After half-a-decade off from touring, the Black Keys almost literally picked up where they left off — former set closer "I Got Mine" is now a burning opener, with Dan Auerbach's massive guitar riff slathered in cascading fuzz, and Patrick Carney's drumming powering the band along. New tracks like "Eagle Birds" and "Tell Me Lies" were sung along to like old favourites, while lo-fi videos of were projected on an enormous sheet hung behind the band. As they launched into "Gold On the Ceiling," the sheet dropped, revealing a monstrous video screen and dozens of lights that flashed along as the band electrified the crowd with a thundering chorus chant.
 
The band lulled through "Fever" from the much-maligned Turn Blue record before finding their groove again on "Next Girl." Auerbach and Carney were joined by a pair of guitarists and a bass player, perched on risers behind the duo.

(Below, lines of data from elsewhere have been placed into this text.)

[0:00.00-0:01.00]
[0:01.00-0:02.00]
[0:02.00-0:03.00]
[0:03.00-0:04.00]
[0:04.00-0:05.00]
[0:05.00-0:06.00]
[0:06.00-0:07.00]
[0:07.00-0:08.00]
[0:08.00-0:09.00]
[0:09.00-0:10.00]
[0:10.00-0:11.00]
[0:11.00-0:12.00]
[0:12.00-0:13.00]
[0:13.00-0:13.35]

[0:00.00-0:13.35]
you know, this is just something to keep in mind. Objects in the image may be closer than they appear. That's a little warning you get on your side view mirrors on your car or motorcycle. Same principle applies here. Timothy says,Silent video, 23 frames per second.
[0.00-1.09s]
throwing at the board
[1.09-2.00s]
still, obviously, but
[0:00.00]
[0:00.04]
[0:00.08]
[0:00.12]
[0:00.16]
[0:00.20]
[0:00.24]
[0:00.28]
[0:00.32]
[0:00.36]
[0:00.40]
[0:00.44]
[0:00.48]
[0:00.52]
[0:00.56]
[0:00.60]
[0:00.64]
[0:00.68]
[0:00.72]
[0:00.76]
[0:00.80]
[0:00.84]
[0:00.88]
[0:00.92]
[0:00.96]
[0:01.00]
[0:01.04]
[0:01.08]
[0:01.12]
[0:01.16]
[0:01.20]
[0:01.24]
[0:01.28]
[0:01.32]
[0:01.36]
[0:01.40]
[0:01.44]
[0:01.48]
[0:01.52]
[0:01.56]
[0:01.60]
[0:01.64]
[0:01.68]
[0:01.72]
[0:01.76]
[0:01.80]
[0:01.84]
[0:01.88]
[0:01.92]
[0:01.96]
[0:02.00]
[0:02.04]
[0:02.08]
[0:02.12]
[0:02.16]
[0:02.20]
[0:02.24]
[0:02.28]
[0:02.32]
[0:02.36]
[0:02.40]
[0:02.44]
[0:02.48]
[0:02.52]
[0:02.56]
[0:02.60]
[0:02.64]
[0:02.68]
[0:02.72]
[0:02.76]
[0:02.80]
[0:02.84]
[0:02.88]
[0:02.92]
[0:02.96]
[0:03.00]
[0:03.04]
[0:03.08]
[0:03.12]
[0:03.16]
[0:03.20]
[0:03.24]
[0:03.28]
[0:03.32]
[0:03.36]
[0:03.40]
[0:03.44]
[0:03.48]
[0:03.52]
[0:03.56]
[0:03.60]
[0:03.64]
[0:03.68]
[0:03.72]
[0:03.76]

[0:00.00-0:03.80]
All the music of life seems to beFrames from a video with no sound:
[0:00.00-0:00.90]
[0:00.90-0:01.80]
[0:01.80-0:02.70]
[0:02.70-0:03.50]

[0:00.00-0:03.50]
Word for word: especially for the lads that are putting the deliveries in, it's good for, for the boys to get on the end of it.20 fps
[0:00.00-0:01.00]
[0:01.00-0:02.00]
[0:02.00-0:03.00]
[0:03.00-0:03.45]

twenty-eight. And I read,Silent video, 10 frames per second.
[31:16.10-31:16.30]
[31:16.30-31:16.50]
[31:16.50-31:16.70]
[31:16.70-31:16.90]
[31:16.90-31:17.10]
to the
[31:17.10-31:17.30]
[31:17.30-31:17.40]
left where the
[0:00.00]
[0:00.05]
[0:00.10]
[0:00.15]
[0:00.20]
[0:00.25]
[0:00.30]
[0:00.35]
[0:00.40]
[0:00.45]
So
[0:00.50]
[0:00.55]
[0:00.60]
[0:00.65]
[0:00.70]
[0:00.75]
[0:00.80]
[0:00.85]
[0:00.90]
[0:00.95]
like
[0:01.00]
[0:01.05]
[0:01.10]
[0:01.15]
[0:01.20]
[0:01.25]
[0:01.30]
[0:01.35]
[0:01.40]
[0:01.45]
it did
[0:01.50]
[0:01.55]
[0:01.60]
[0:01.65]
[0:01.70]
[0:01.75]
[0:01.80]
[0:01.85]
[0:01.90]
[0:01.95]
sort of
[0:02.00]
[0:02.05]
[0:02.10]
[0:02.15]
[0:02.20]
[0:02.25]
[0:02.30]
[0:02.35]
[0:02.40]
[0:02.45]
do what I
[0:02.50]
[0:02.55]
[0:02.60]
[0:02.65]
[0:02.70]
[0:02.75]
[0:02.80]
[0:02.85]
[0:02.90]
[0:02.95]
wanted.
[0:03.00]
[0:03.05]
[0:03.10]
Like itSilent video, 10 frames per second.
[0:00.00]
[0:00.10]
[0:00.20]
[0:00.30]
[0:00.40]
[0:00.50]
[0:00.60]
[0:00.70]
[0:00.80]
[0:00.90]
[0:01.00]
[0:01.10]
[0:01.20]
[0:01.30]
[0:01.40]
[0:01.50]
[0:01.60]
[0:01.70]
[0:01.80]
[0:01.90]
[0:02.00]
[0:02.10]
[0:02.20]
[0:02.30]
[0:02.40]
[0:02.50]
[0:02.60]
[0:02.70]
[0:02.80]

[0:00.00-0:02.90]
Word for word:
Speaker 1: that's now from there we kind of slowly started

In previous years, the band would ditch extraneous members and play as a pair for a few cuts, but not on this tour. It seems that Auerbach and Carney have embraced their arena rock status, opting for a full stage that seemed freeing for Auerbach. With the 40-year-old not tied down to rhythm guitar duties, his embellishments came alive. Manipulating feedback from his wall of amps, adding tasty licks between verses, and face-melting solos as he head-banged and high-kicked next to Carney's drum kit.
 
The band broke out of the straight-ahead rock romps for some soulful falsetto jamming on "Everlasting Light" as sweat poured down Auerbach's face. While the guitarist wandered through some finger-picked blues, Carney remained in full control — a quick turn of the beat and the band snapped into the unmistakable groove of "Howlin' for You," with the crowd erupting through the biggest chorus of the night.
 
Despite the packed arena, the Keys still delved into what they called "Ohio basement music" with dirty garage jams like "Thickfreakness" and "Your Touch". A sweet rendition of "Ten Cent Pistol" and El Camino mega-hits "Little Black Submarines" and "Lonely Boy" rounded out the main set.
 
With no gimmicks, except for a towering electric chair that was wheeled out for the band's encore, the Black Keys stick to a winning formula. Their 2019 tour is called "Let's Rock." It does.